Cloverfield director Matt Reeves follows his bleak monster-movie with an intimate horror that eschews shaky-cam. Indeed Reeves inserts a number of fixed-position shots from the back of a car, a technique notably used in 1949’s Gun Crazy to achieve high style on low budget, culminating in a superb show-off sequence as he disconcertingly depicts a car-crash with an unmoving eye from the back-seat. Reeves also adapts John Ajvide Lindqvist’s Swedish novel about a 12-year old vampire Abby, here played by Chloe Grace Moretz, relocating the action to a snowy New Mexico in 1983. Abby and her familiar (Richard Jenkins) move in next door to lonely 12-year old Owen (The Road’s Kodi Smith-McPhee). Despite Abby’s initial aloofness a bond quickly develops with Owen.

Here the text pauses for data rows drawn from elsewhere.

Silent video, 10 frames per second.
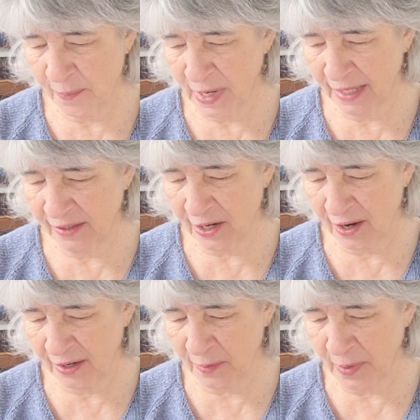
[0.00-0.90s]
I might
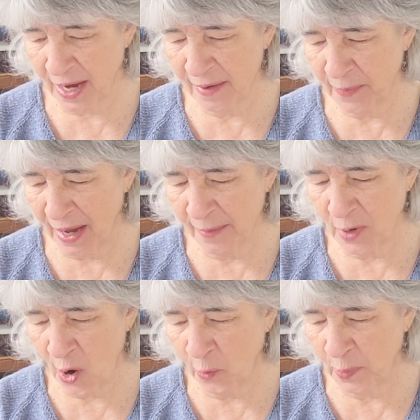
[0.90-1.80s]
talk about, I'm, I'm
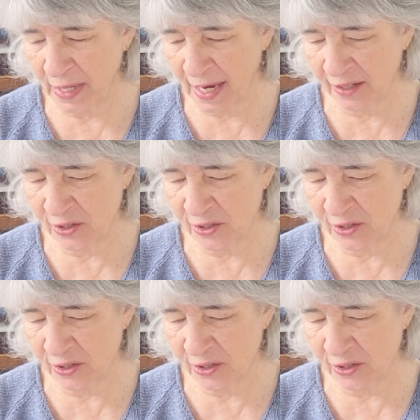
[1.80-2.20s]
hoping I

Reeves structures his story like a film-noir; opening with an ambulance complete with police escort bringing an unseen criminal to a hospital for emergency treatment before rewinding three weeks to the beginning of a killing spree being investigated by Elias Koteas’ horrified detective. Smith-McPhee’s blank Owen is traumatised from persecution by the scariest school-bully since Donnie Darko who hates to see Owen being happy. Such maliciousness for its own sake makes you want to see him suffer, an emotional response Reeves plays with repeatedly as Abby encourages Owen to fight back with results so disproportionate that, after a violent incident, all concerned remain silent for a stunned moment. Chloe Grace Moretz is superb as Abby, especially in scenes where her vampiric nature is overcome by her growing friendship with Owen, but she is surely settling into some weird type-casting as she follows up being Hit-Girl in Kick-Ass with another role showcasing age-inappropriate ultra-violence.

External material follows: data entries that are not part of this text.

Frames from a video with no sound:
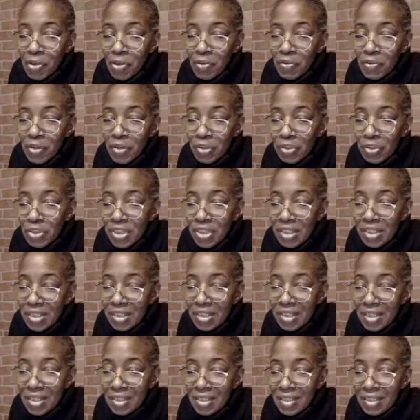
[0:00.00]
Grilled
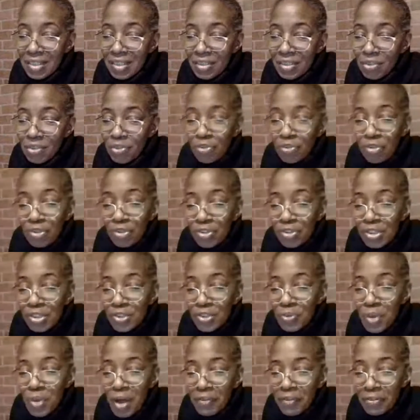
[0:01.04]
cheese
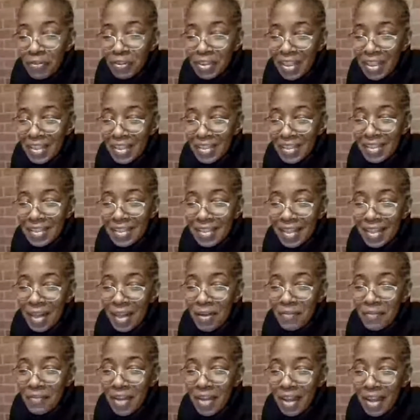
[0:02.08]
waffle doesn't
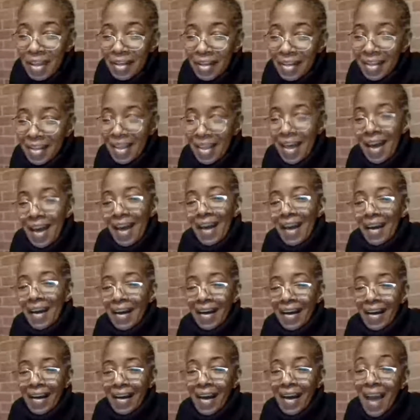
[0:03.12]
sound right.
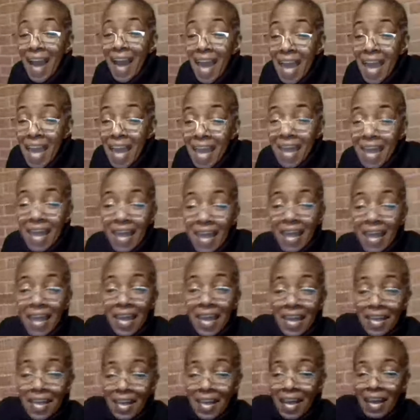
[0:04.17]

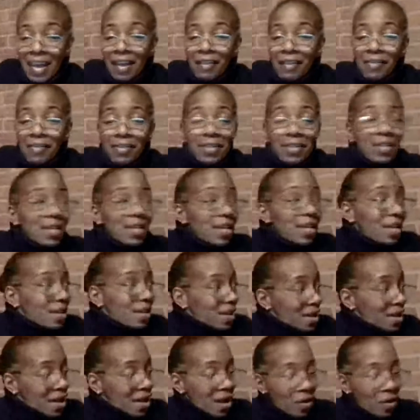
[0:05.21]
Hey, Carolyn, how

Such violence is unnervingly shot from a distance with CGI giving Abby super-agility. This distancing is typical of a subdued film where two tired characters carry much of the story’s emotional weight as Koteas’ detective pursues a suspected Satanist, who is really Jenkins’ familiar – a man starting to get sloppy as he wearies of cleaning up Abby’s unending trail of destruction. Reeves uses this measured pace to wring wonderful suspense out of a number of sequences involving Koteas’s manhunt and Jenkins’ cleaning and killing, including one where the crescendo of composer Michael Giacchino’s violins makes the tension almost unbearable. Ultimately Reeves improves on the Swedish original by making a bleaker film that emphasises the moral horror in coming-of-age with the help of a growling demonic-faced vampire.

Reeves proves Cloverfield was no fluke with a classy deliberately paced horror film that trashes human-vampire romance by making vampires bloodthirsty killers again.